■ Problem statement
Please repeat the entries word for word and keep the images out.

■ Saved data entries
====

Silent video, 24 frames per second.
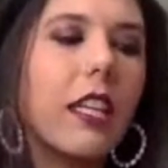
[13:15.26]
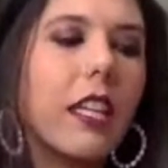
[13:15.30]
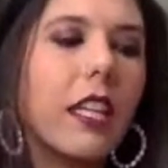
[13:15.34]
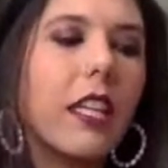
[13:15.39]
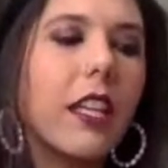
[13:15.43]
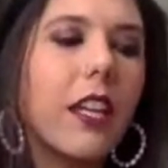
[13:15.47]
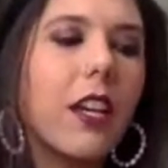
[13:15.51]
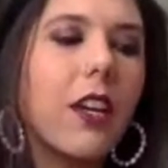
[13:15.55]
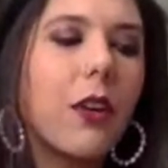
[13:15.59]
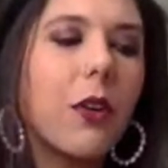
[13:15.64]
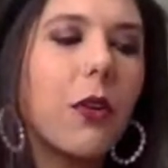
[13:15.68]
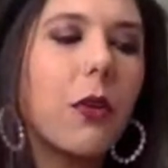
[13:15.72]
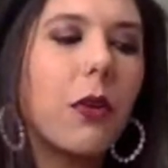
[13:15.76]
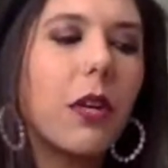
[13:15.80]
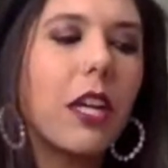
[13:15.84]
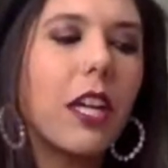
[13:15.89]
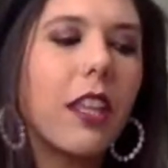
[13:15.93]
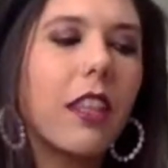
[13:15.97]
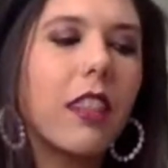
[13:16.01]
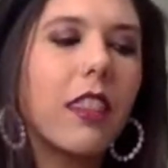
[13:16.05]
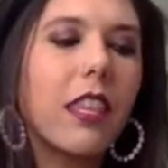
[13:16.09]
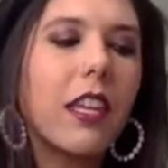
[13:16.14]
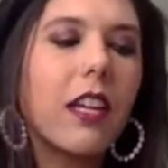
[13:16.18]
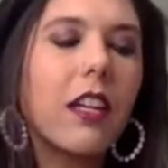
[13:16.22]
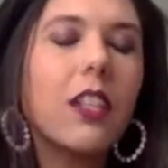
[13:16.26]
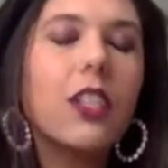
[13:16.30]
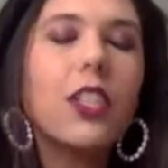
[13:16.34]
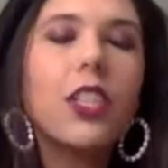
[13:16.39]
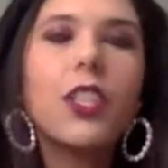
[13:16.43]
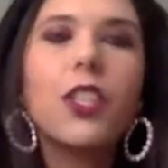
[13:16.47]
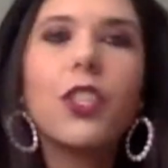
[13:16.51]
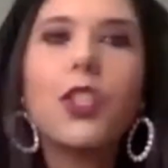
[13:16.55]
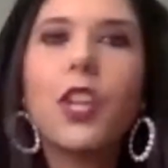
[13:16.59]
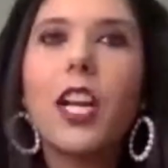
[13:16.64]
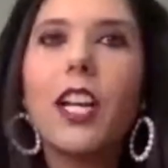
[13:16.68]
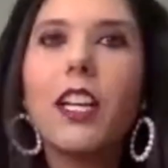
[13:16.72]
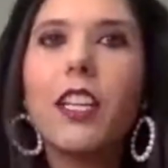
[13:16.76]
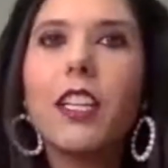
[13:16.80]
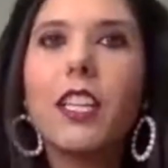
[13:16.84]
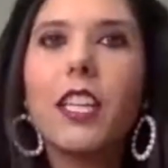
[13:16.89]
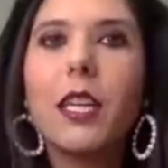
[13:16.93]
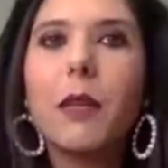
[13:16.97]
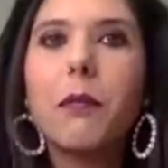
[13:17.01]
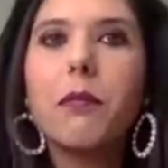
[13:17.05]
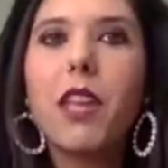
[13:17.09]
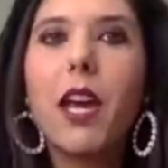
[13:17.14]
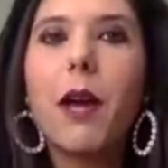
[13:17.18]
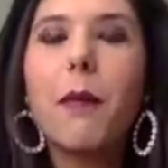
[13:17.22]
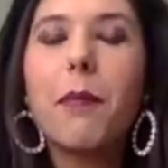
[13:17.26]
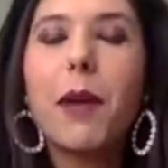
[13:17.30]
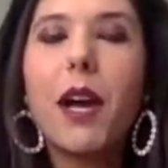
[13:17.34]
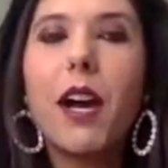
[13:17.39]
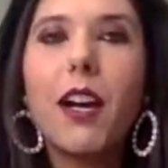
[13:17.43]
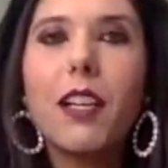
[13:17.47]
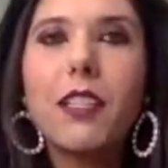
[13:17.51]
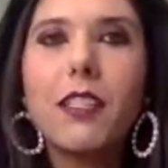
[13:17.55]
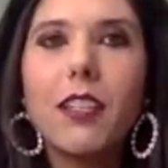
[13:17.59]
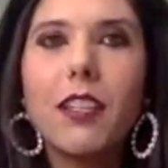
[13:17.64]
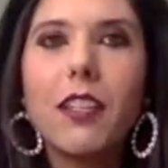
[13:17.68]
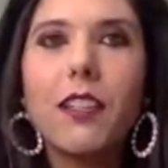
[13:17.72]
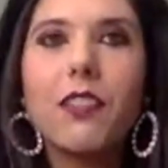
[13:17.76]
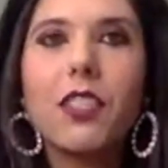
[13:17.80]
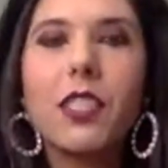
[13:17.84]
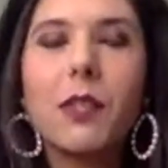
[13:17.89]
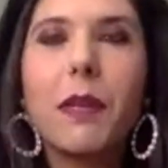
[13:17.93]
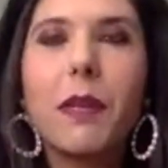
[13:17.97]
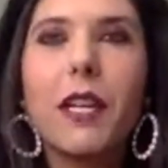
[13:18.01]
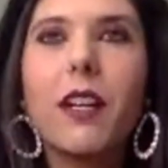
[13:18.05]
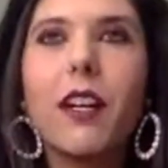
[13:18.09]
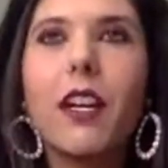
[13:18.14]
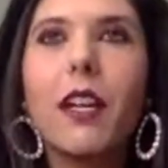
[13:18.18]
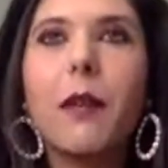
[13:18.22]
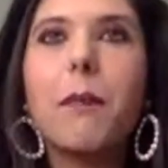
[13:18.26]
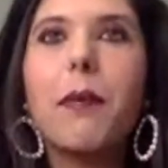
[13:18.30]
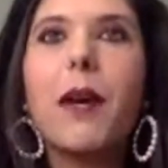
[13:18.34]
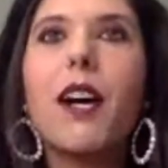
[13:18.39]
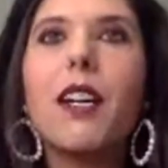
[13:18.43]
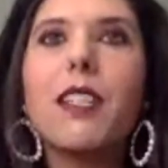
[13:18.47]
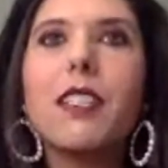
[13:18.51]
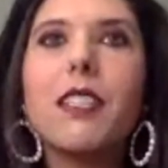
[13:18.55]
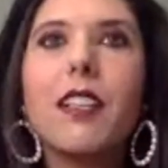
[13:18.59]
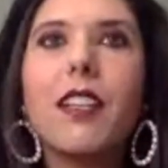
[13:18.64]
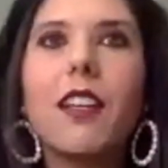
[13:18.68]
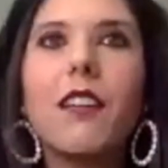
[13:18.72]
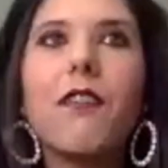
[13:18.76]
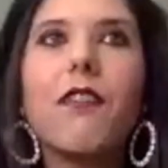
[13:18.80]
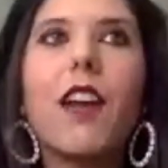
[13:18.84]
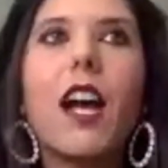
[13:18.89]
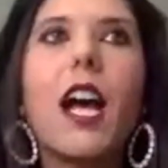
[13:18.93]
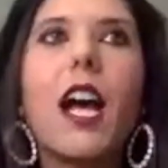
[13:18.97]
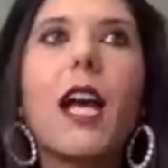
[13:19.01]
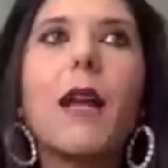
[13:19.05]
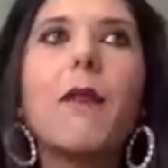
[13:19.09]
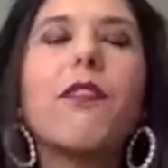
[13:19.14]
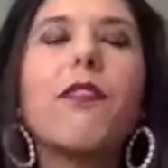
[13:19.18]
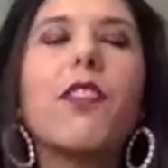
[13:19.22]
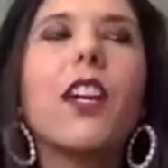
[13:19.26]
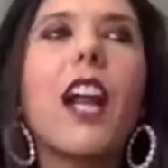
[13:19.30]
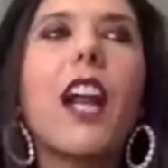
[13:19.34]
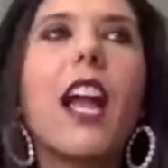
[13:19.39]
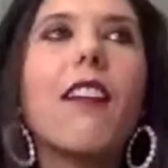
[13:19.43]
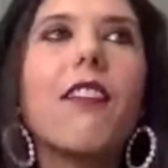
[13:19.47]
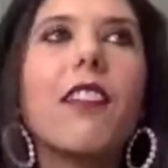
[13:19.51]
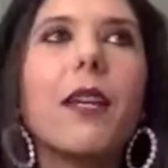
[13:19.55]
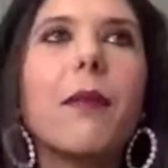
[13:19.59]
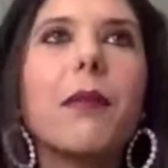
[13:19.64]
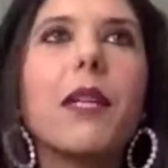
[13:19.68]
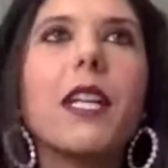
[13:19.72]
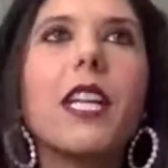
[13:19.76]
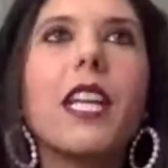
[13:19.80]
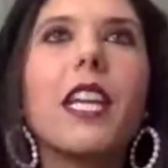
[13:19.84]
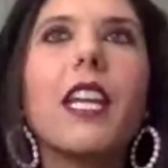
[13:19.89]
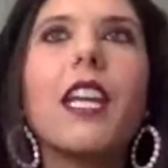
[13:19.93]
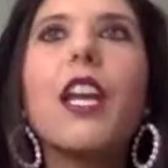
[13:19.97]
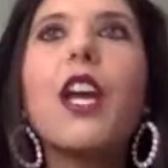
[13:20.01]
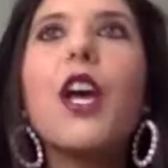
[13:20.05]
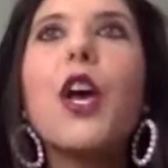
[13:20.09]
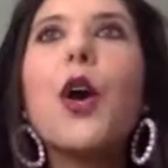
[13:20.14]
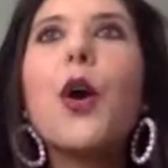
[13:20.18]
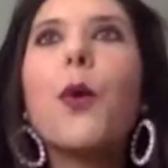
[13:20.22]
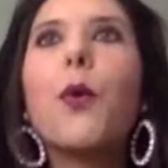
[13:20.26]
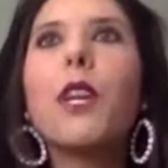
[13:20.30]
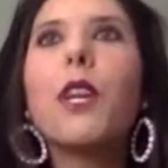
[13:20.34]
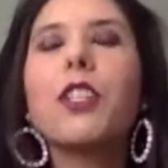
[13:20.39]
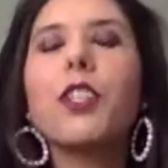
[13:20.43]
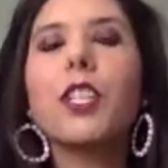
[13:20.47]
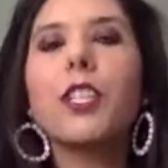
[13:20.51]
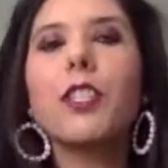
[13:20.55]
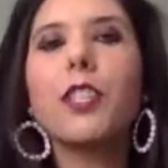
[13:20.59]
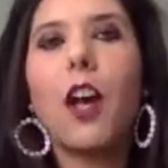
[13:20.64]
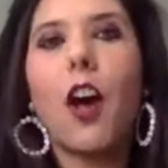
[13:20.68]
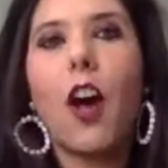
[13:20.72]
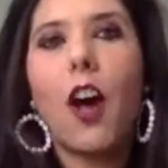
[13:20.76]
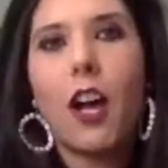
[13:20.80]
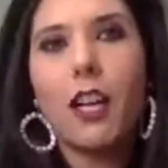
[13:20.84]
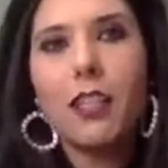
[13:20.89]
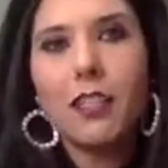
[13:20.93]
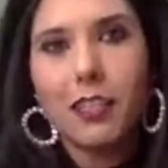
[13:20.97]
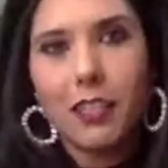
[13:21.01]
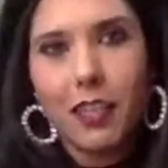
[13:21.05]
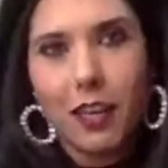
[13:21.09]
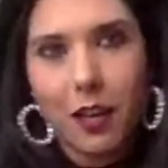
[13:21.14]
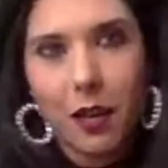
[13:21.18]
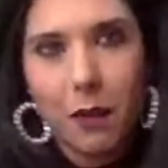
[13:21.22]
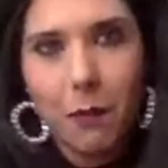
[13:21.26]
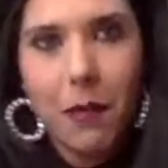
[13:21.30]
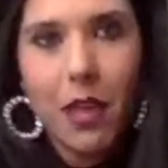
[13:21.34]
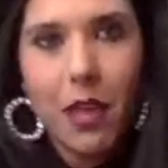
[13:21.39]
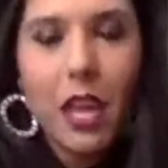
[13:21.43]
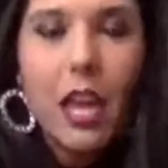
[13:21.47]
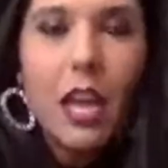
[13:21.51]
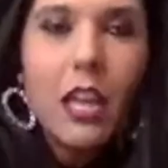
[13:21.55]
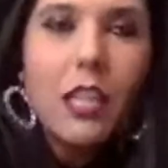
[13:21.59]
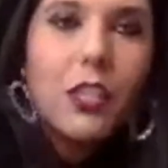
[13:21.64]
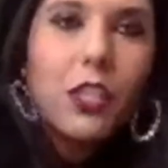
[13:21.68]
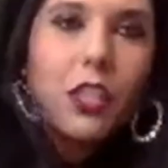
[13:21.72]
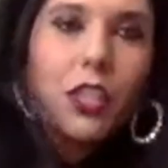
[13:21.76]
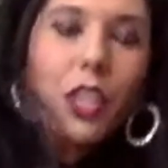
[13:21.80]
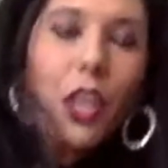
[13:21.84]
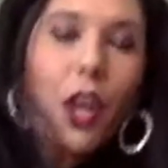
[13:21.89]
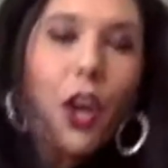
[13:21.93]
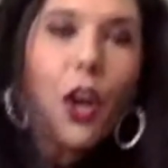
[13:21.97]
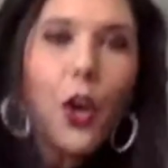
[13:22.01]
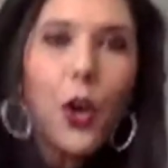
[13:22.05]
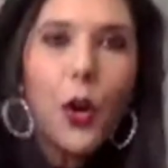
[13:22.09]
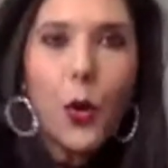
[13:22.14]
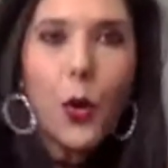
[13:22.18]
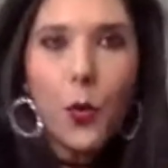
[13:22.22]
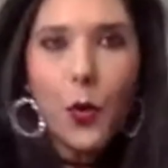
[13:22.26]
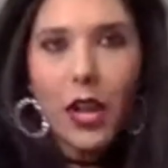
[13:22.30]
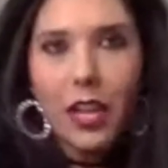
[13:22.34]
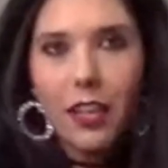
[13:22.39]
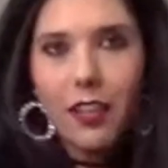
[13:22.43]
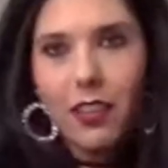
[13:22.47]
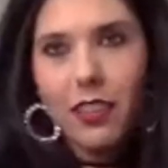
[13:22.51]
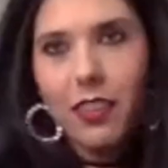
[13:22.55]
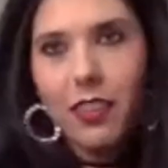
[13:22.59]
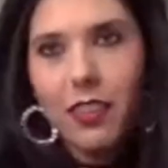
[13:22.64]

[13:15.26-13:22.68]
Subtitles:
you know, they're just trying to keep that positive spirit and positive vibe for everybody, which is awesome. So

====

■ Response area
Silent video, 24 frames per second.
[13:15.26]
[13:15.30]
[13:15.34]
[13:15.39]
[13:15.43]
[13:15.47]
[13:15.51]
[13:15.55]
[13:15.59]
[13:15.64]
[13:15.68]
[13:15.72]
[13:15.76]
[13:15.80]
[13:15.84]
[13:15.89]
[13:15.93]
[13:15.97]
[13:16.01]
[13:16.05]
[13:16.09]
[13:16.14]
[13:16.18]
[13:16.22]
[13:16.26]
[13:16.30]
[13:16.34]
[13:16.39]
[13:16.43]
[13:16.47]
[13:16.51]
[13:16.55]
[13:16.59]
[13:16.64]
[13:16.68]
[13:16.72]
[13:16.76]
[13:16.80]
[13:16.84]
[13:16.89]
[13:16.93]
[13:16.97]
[13:17.01]
[13:17.05]
[13:17.09]
[13:17.14]
[13:17.18]
[13:17.22]
[13:17.26]
[13:17.30]
[13:17.34]
[13:17.39]
[13:17.43]
[13:17.47]
[13:17.51]
[13:17.55]
[13:17.59]
[13:17.64]
[13:17.68]
[13:17.72]
[13:17.76]
[13:17.80]
[13:17.84]
[13:17.89]
[13:17.93]
[13:17.97]
[13:18.01]
[13:18.05]
[13:18.09]
[13:18.14]
[13:18.18]
[13:18.22]
[13:18.26]
[13:18.30]
[13:18.34]
[13:18.39]
[13:18.43]
[13:18.47]
[13:18.51]
[13:18.55]
[13:18.59]
[13:18.64]
[13:18.68]
[13:18.72]
[13:18.76]
[13:18.80]
[13:18.84]
[13:18.89]
[13:18.93]
[13:18.97]
[13:19.01]
[13:19.05]
[13:19.09]
[13:19.14]
[13:19.18]
[13:19.22]
[13:19.26]
[13:19.30]
[13:19.34]
[13:19.39]
[13:19.43]
[13:19.47]
[13:19.51]
[13:19.55]
[13:19.59]
[13:19.64]
[13:19.68]
[13:19.72]
[13:19.76]
[13:19.80]
[13:19.84]
[13:19.89]
[13:19.93]
[13:19.97]
[13:20.01]
[13:20.05]
[13:20.09]
[13:20.14]
[13:20.18]
[13:20.22]
[13:20.26]
[13:20.30]
[13:20.34]
[13:20.39]
[13:20.43]
[13:20.47]
[13:20.51]
[13:20.55]
[13:20.59]
[13:20.64]
[13:20.68]
[13:20.72]
[13:20.76]
[13:20.80]
[13:20.84]
[13:20.89]
[13:20.93]
[13:20.97]
[13:21.01]
[13:21.05]
[13:21.09]
[13:21.14]
[13:21.18]
[13:21.22]
[13:21.26]
[13:21.30]
[13:21.34]
[13:21.39]
[13:21.43]
[13:21.47]
[13:21.51]
[13:21.55]
[13:21.59]
[13:21.64]
[13:21.68]
[13:21.72]
[13:21.76]
[13:21.80]
[13:21.84]
[13:21.89]
[13:21.93]
[13:21.97]
[13:22.01]
[13:22.05]
[13:22.09]
[13:22.14]
[13:22.18]
[13:22.22]
[13:22.26]
[13:22.30]
[13:22.34]
[13:22.39]
[13:22.43]
[13:22.47]
[13:22.51]
[13:22.55]
[13:22.59]
[13:22.64]

[13:15.26-13:22.68]
Subtitles:
you know, they're just trying to keep that positive spirit and positive vibe for everybody, which is awesome. So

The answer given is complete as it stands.